I’m not saying that there aren’t some entertaining reads amongst them, but it’s still a disappointment.
Be more afraid
1997 Jeff Goldblum looks a little like Hugh Jackman in X-Men. Maybe Tony could improve his image by having plastic surgery to look like Halle Berry?
Be Afraid.
Has anybody else noticed quite how much Tony Blair has changed recently? Obviously people have been saying for ages how much older he looks, and that’s frankly inevitable when you’re a) Prime Minister and b) getting older. But over the last few weeks the change in his appearance has been rather more alarming – looking at him on the news, or in the newspapers, it is very clear that his face has actually got bigger. And his hair is dropping off faster than ever, as if it can’t cope with this new, Prescott-style big face.

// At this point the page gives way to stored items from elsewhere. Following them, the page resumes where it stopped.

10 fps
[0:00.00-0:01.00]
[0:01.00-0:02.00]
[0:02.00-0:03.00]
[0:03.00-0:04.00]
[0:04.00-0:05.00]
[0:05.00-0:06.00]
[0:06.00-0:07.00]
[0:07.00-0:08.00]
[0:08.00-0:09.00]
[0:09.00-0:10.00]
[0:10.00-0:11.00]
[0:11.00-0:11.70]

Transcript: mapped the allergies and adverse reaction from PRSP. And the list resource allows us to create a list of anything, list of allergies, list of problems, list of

It is worth noting that a similar change occurred to Jeff Goldblum in David Cronenberg’s jolly little remake of The Fly.

I can’t help wondering if Tony Blair has been involved in some sort of horrific genetic experiment in which his DNA has been accidentally spliced with that of Edward Heath.
Learning to drive
Today I had my first driving lesson; well, my first in about ten years, since my last abortive attempt to pass my test. It was very weird; I started off remembering almost nothing except something vague about mirrors and trying not to run over cyclists. By the end of two hours I was reasonably comfortable again, not actually getting everything right, but at least not getting everything wrong.

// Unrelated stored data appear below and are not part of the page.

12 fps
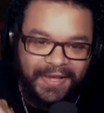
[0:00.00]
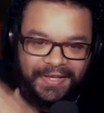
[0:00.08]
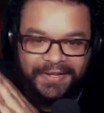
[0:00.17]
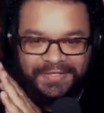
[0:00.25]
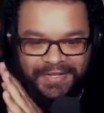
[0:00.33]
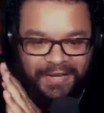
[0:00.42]

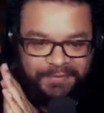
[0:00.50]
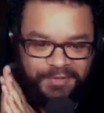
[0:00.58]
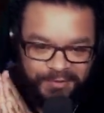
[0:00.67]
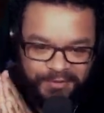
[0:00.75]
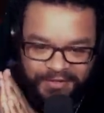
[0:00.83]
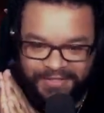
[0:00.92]
goodness, I am
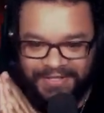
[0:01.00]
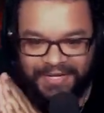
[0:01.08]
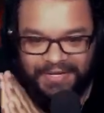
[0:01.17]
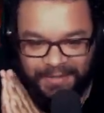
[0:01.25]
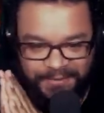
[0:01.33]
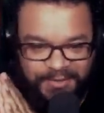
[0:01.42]
super
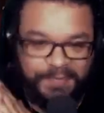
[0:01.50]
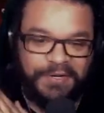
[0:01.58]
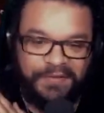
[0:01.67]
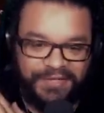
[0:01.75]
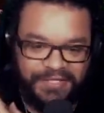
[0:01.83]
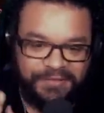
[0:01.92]
excited. I'm super
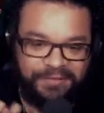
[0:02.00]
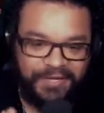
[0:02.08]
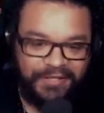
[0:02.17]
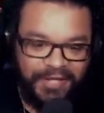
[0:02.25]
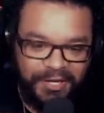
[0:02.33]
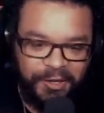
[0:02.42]
nervous as
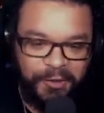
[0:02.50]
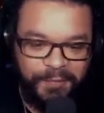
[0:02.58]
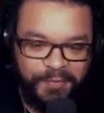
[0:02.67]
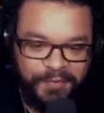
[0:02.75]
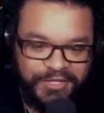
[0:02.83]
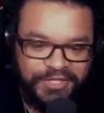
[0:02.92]
well. I
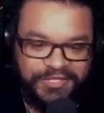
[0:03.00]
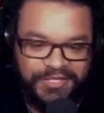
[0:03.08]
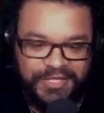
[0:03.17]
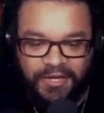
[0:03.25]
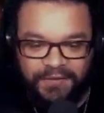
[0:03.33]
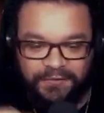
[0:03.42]
hope we just
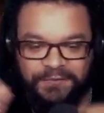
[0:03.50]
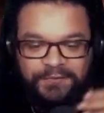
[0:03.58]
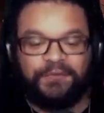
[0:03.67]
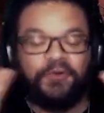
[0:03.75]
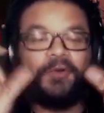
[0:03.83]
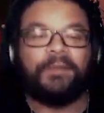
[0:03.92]
see a
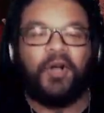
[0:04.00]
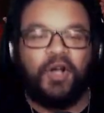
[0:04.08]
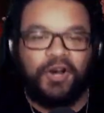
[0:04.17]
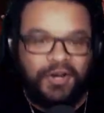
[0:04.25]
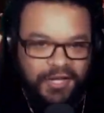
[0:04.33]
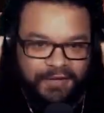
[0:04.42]
full
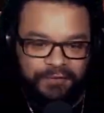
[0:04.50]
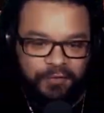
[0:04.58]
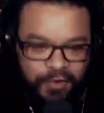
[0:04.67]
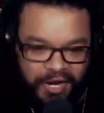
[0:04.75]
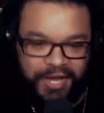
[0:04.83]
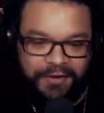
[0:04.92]
bar of
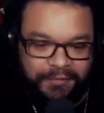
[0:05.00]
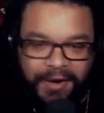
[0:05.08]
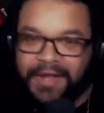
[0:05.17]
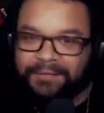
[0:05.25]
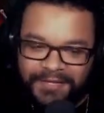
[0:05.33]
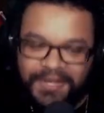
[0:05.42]
gray,
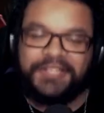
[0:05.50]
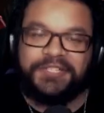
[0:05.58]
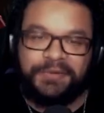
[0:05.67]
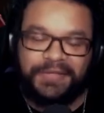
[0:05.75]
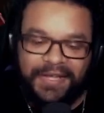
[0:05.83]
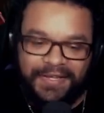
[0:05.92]
right? You guys know
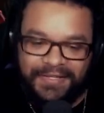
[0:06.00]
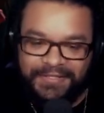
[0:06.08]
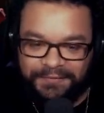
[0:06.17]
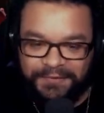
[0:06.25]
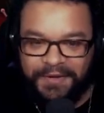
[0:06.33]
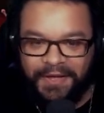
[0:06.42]
what that is
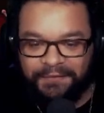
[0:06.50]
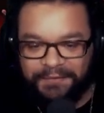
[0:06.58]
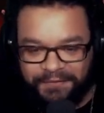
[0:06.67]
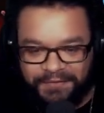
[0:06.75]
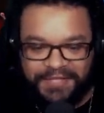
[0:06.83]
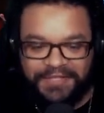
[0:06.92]
if
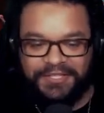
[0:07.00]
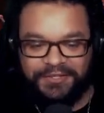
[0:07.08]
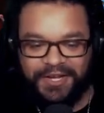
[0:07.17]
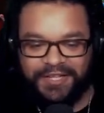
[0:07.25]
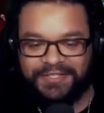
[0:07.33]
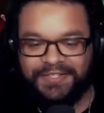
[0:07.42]
you've done these
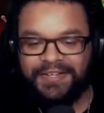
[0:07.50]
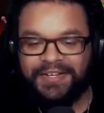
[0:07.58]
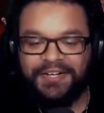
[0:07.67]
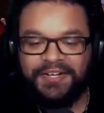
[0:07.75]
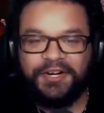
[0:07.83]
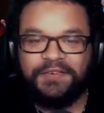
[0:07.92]
strats
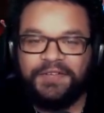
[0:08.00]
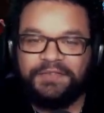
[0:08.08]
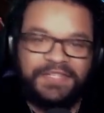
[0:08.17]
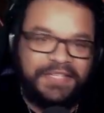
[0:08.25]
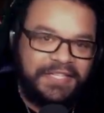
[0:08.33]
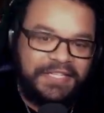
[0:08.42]
or you've
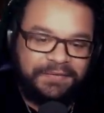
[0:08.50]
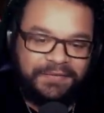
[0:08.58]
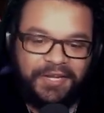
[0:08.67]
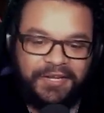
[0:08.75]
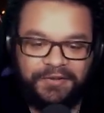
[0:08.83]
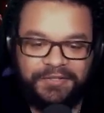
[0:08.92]
seen these
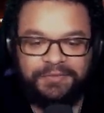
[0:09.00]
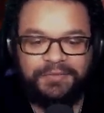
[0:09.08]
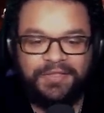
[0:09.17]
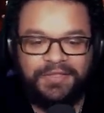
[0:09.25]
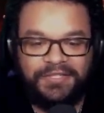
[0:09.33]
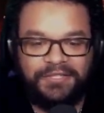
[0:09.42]
videos
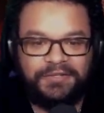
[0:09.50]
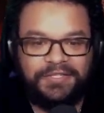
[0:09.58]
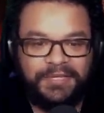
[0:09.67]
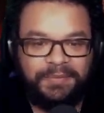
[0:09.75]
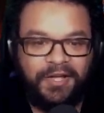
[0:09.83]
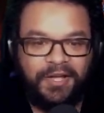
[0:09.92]
with this new
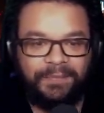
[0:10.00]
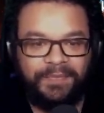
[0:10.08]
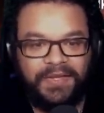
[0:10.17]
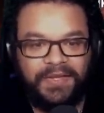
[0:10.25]
team comp.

And I like my instructor this time. Last time, back when I was tiny and cars didn’t come in so many shiny colours, I had a middle-aged woman who never really gave me much confidence in myself, which was one of the reasons I failed (that and boxing in a terrified learner who didn’t understand Salisbury’s strange one way system).
So … that seems to be going quite well. Perhaps not as exciting as an intensive course, but then I think enough people I know have done one of them anyway – it’s time for someone to learn properly.
Funny
Compline at Girton College Chapel last night featured Rutter’s really rather revolting choral work The Lord Bless You and Keep You. It was my idea – I thought it would be funny.
And it was funny. It was jolly jolly funny. Even the Chaplain was chuckling to himself, and so overcome with the humour of the situation were certain members of the choir that the final chord was singularly lacking a bass note.
Some fifteen hours later and the bloody thing is still going round and round in my head. It has ceased to be funny.
The odd thing is, it keeps turning into A Whiter Shade of Pale.
Nouveau cuisine
I think what I just ate could be described as: “a tiny muffin incorporating two rolled up bits of bacon and filled with cream cheese”.
What on EARTH possessed the freelance catering company employed to feed bored Civil Servants to create such an ABOMINATION????
Was the catering company bored? Or did they think the Civil Servants would be bored? Obviously not bored enough, as they didn’t touch the things. Which is why I’ve just had one.
I feel like I’ve been abused by a muffin.